Aules Hill Meadows
- Location of Aules Hill Meadows.
- Area of search: Northumberland
- Grid reference: NY668527
- Coordinates: 54°52′02″N 2°31′06″W﻿ / ﻿54.867331°N 2.518450°W
- Interest: Biological
- Area: 12.26 hectares (30 acres)
- Notification date: 1992
- Location map: DEFRA MAGIC map

= Aules Hill Meadows =

Protected area in Northumberland, England

Aules Hill Meadows is the name given to a Site of Special Scientific Interest (SSSI) in Northumberland, England.
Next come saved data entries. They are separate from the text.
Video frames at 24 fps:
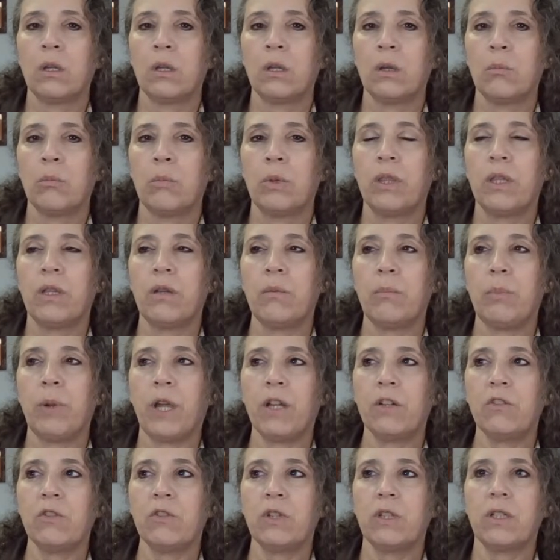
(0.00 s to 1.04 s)
But then
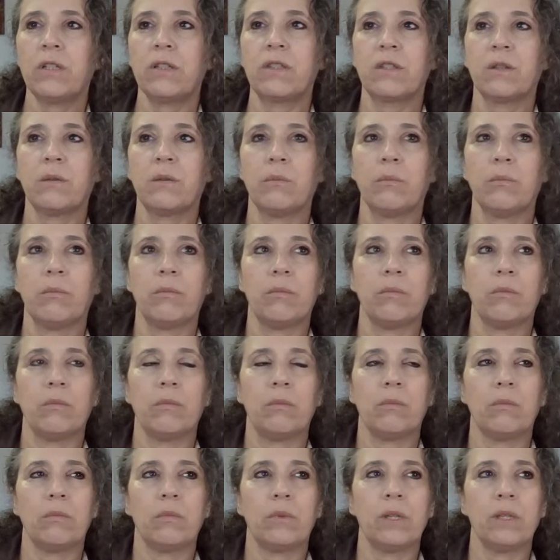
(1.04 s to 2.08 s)
Patrick did
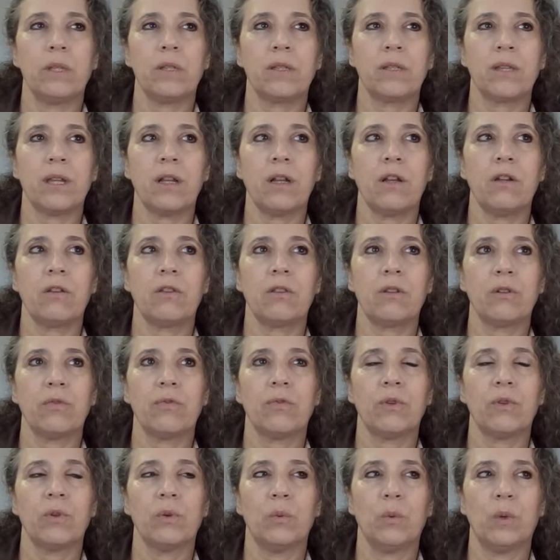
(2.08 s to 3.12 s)
it sat out there
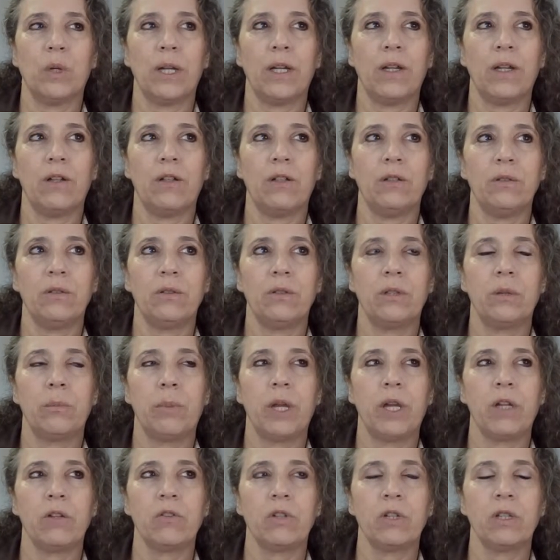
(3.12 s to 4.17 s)
for a while. Then
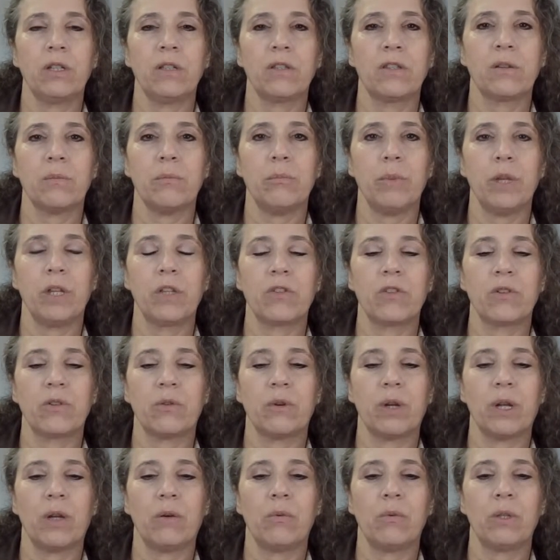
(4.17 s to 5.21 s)
Patrick did some messing
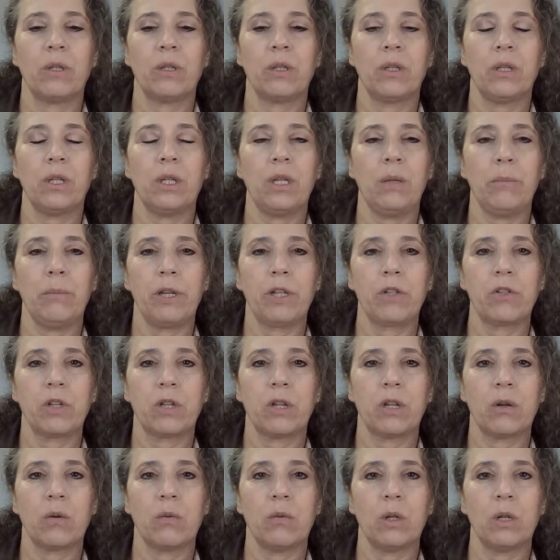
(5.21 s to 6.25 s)
around with it. He managed to
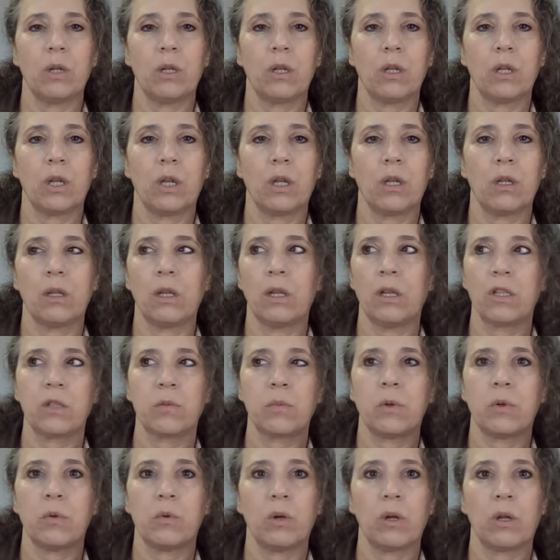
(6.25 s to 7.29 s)
get it working again, and it's
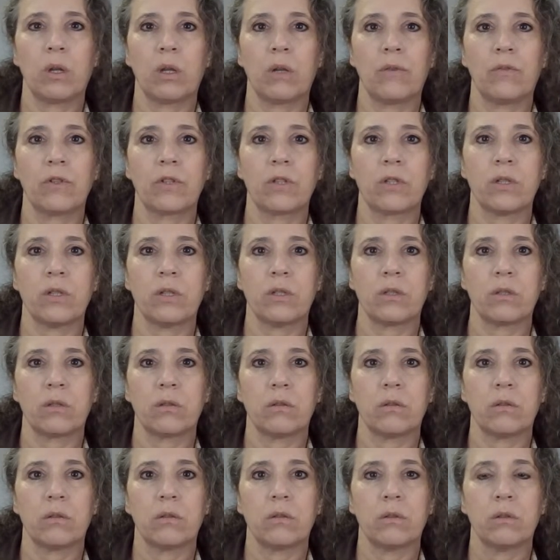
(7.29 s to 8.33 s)
been working ever since.
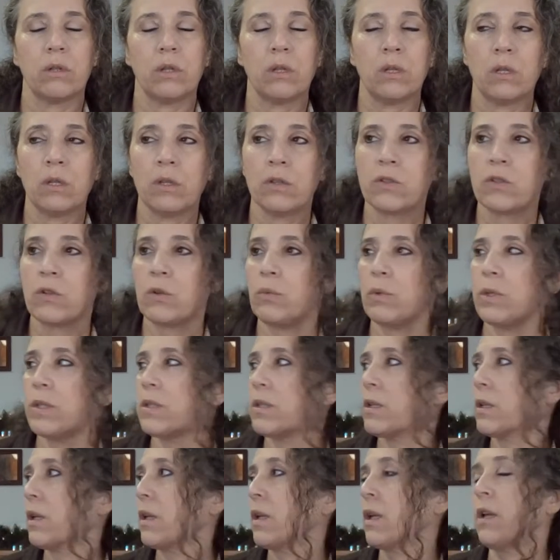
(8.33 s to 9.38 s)
So we
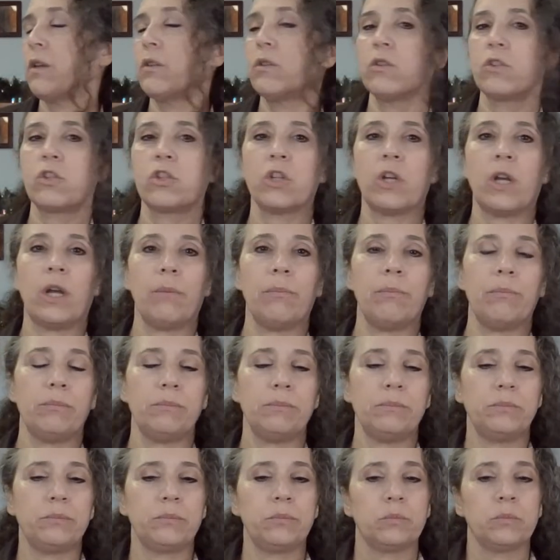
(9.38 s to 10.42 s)
stuck it out in the shop.
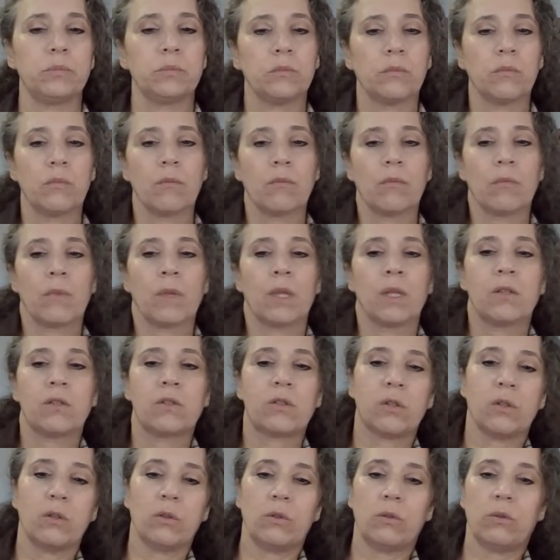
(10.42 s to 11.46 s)

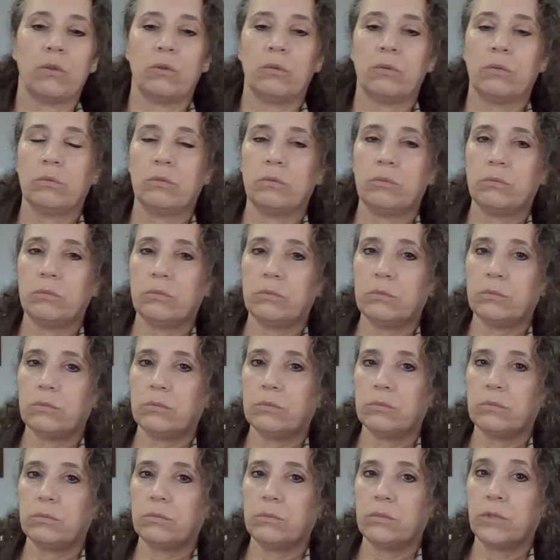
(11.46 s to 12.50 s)
So
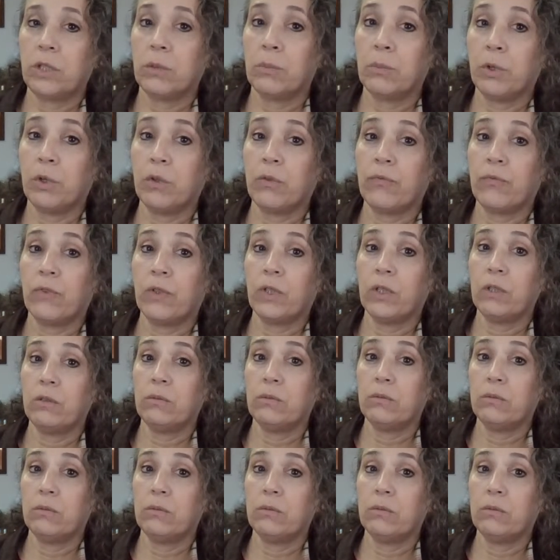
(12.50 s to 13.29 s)
they're both full.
The site, listed since 1992, is a set of four traditionally managed northern hay meadows, now rare in Northumberland.

==Location and natural features==
Aules Hill Meadows are situated in the north-east of England, and in the far south-west of the county of Northumberland, 0.56 mi west of Slaggyford and 4.86 mi north-north-west of Alston. They lie on the west valley of the River South Tyne at approximately 270 m above sea level.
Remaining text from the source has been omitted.